→ **Exercise brief**
Beneath this line sits some data. Return only its lines from the one holding "[00:00:04.00 to 00:00:04.50]" through the one holding "[00:00:09.00 to 00:00:10.00]", inclusive, exactly, with the images removed.

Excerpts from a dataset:

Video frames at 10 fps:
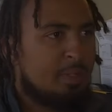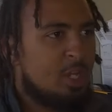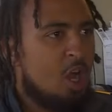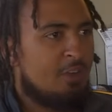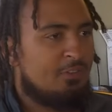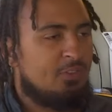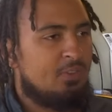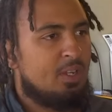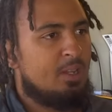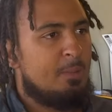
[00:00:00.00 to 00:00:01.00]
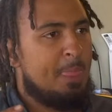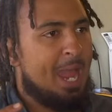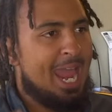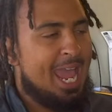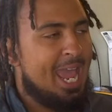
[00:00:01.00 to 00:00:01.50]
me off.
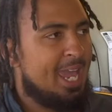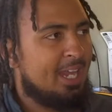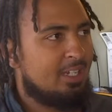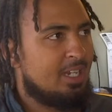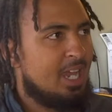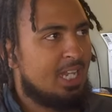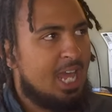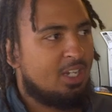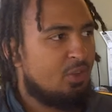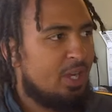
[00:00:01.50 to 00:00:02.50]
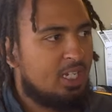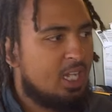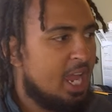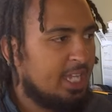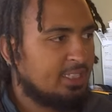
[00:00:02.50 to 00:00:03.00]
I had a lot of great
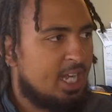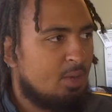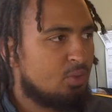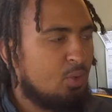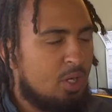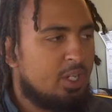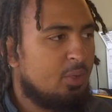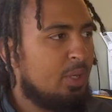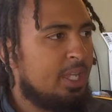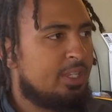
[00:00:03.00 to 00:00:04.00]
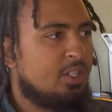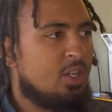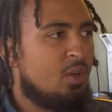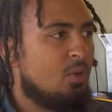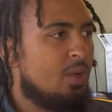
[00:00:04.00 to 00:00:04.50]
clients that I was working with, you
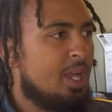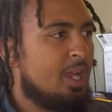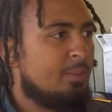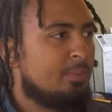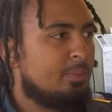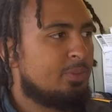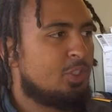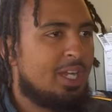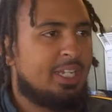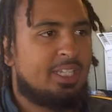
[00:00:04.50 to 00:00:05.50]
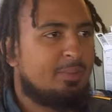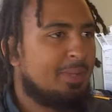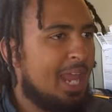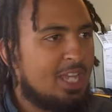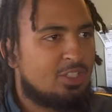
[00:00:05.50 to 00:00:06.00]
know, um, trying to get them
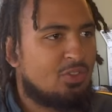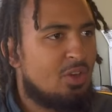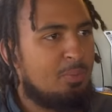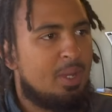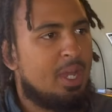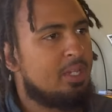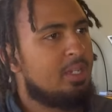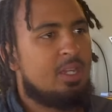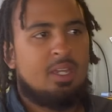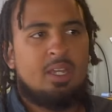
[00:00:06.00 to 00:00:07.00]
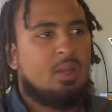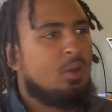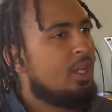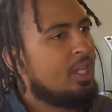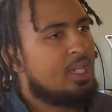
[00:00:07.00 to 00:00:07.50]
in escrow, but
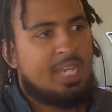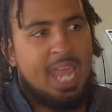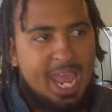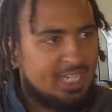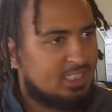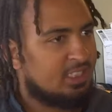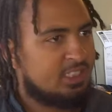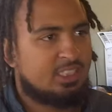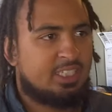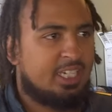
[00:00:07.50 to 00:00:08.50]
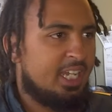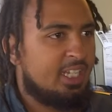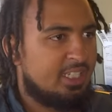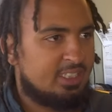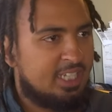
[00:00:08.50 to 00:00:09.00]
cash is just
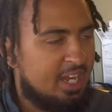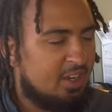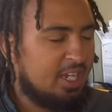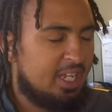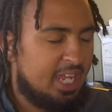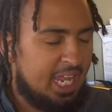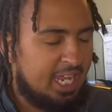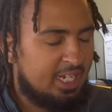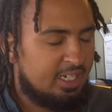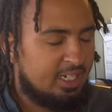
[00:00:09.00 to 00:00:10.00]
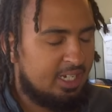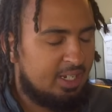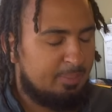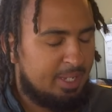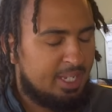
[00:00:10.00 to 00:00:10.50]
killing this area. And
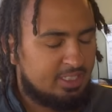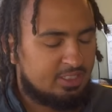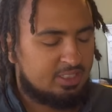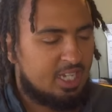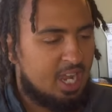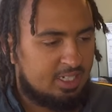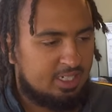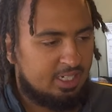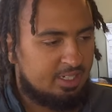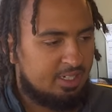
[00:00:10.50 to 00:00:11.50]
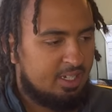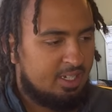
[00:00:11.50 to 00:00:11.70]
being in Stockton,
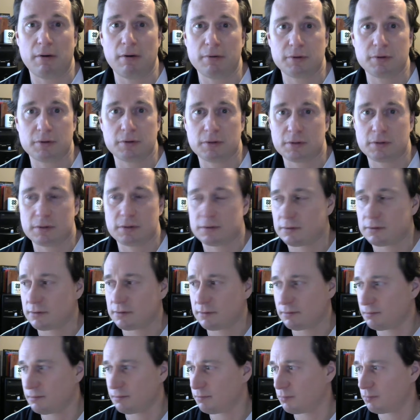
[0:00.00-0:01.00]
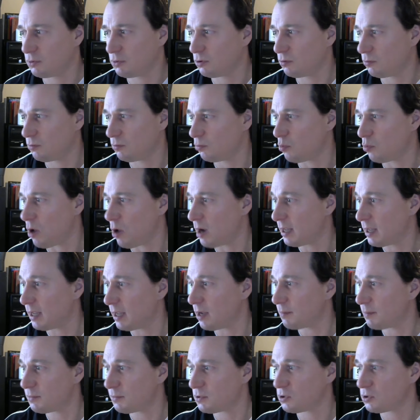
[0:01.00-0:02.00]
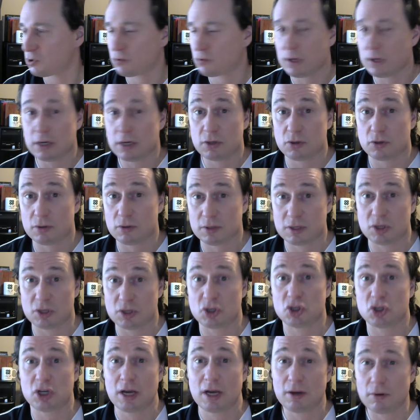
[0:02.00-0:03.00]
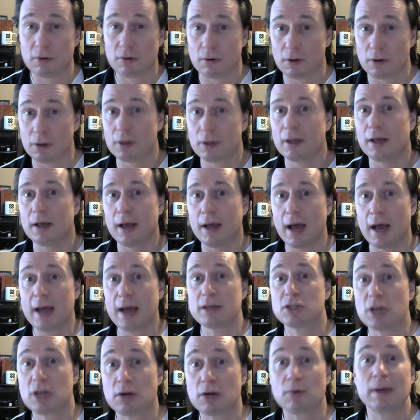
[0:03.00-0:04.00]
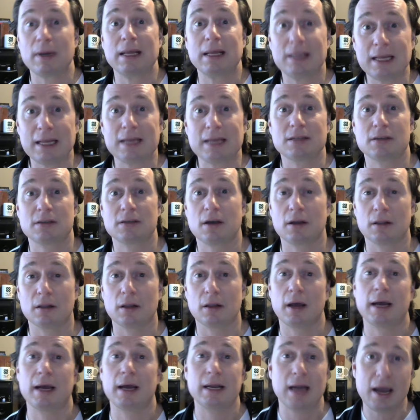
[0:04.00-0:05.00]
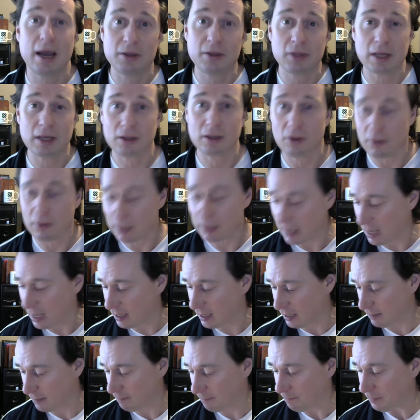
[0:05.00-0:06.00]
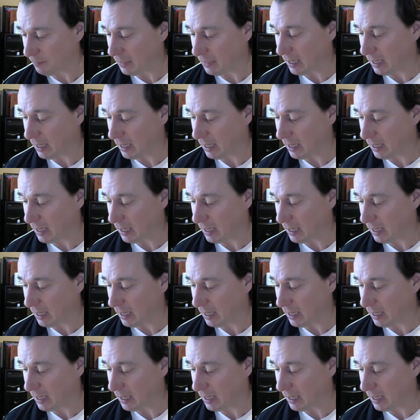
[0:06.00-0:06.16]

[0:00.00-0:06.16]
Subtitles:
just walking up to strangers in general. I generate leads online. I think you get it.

* * *

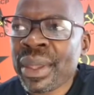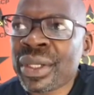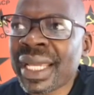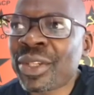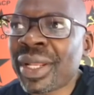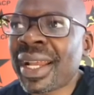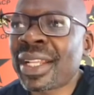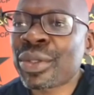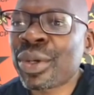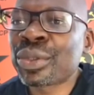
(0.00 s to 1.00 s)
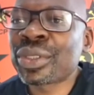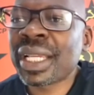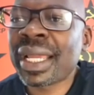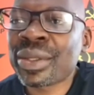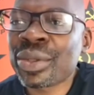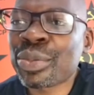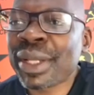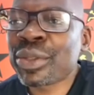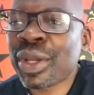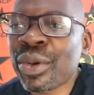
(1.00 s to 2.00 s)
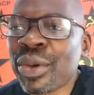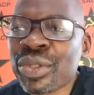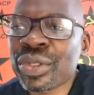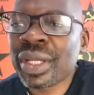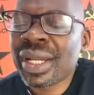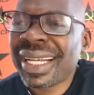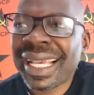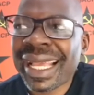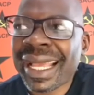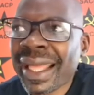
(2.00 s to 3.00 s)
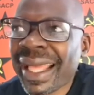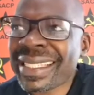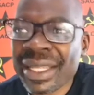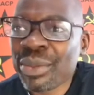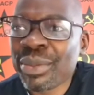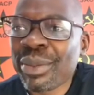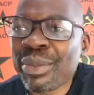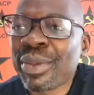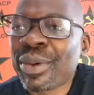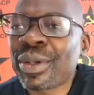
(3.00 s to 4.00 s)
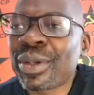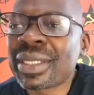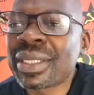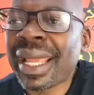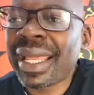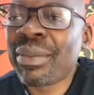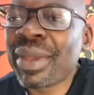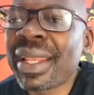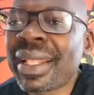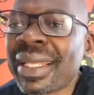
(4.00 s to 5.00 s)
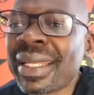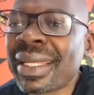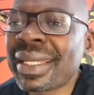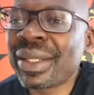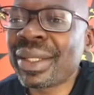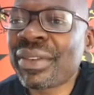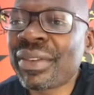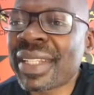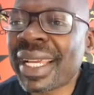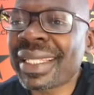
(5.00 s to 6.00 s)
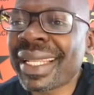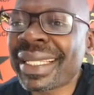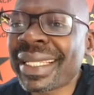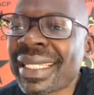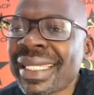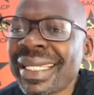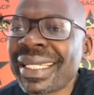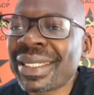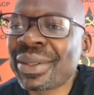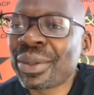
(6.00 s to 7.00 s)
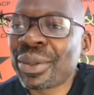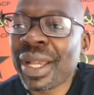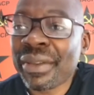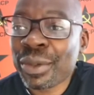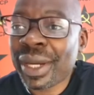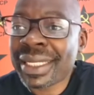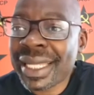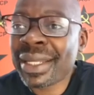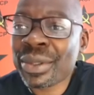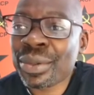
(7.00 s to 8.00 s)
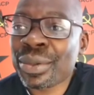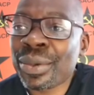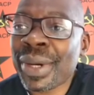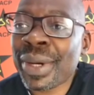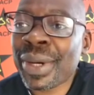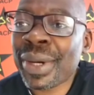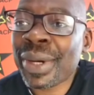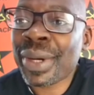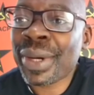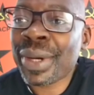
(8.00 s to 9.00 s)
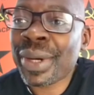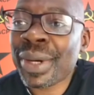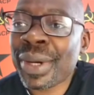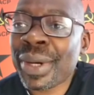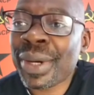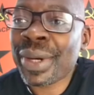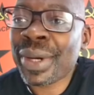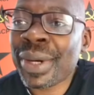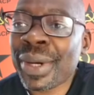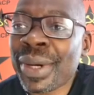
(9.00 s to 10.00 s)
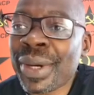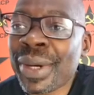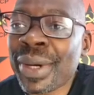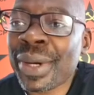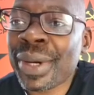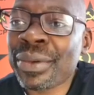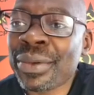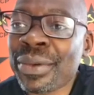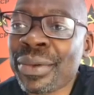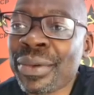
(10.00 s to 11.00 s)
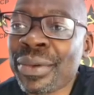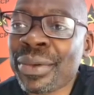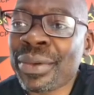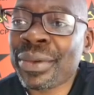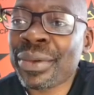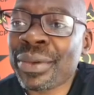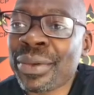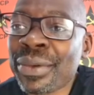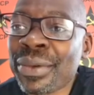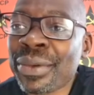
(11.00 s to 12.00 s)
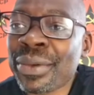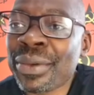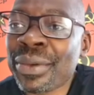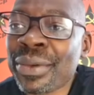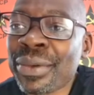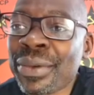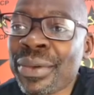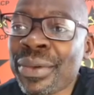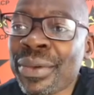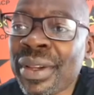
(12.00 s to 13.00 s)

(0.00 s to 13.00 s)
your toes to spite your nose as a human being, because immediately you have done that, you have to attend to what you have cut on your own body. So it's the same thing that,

==

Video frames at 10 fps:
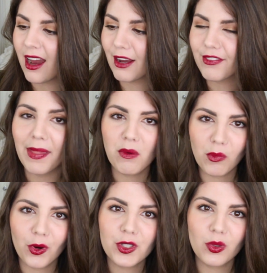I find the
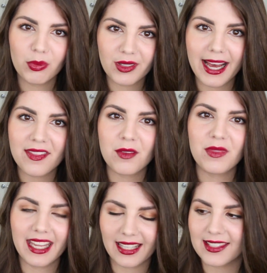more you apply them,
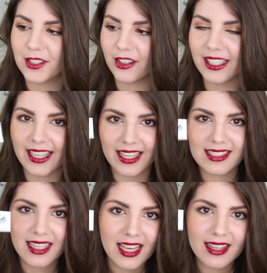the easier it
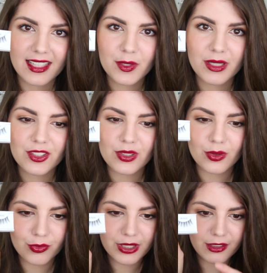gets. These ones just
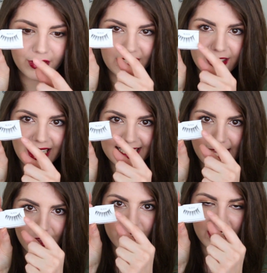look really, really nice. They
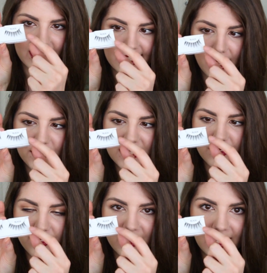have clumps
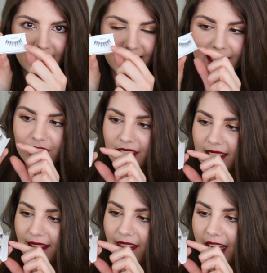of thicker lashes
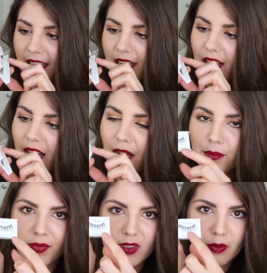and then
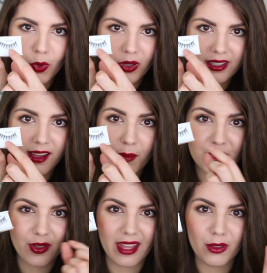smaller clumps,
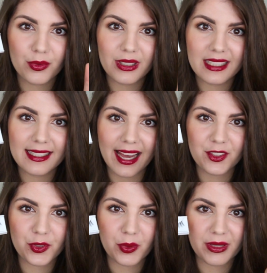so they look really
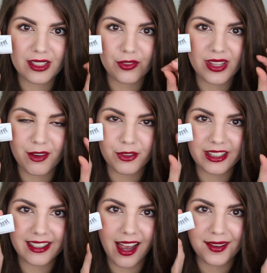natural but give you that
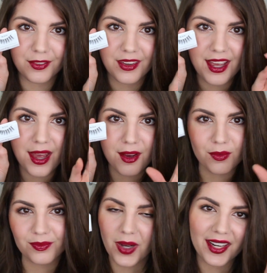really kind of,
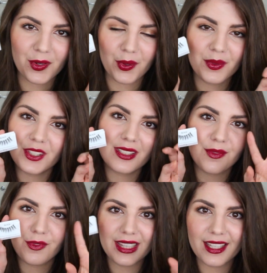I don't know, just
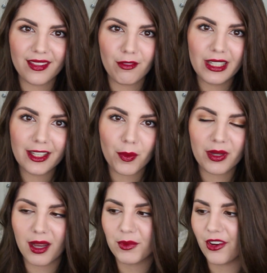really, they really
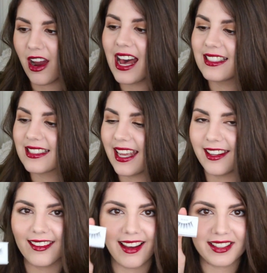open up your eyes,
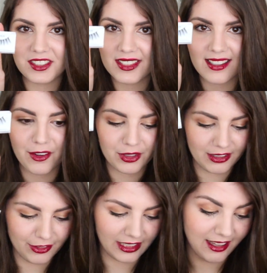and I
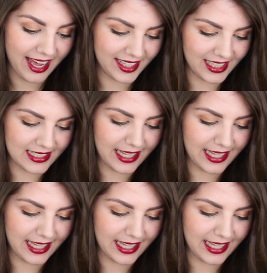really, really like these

→ **Answer to this task**
[00:00:04.00 to 00:00:04.50]
clients that I was working with, you
[00:00:04.50 to 00:00:05.50]
[00:00:05.50 to 00:00:06.00]
know, um, trying to get them
[00:00:06.00 to 00:00:07.00]
[00:00:07.00 to 00:00:07.50]
in escrow, but
[00:00:07.50 to 00:00:08.50]
[00:00:08.50 to 00:00:09.00]
cash is just
[00:00:09.00 to 00:00:10.00]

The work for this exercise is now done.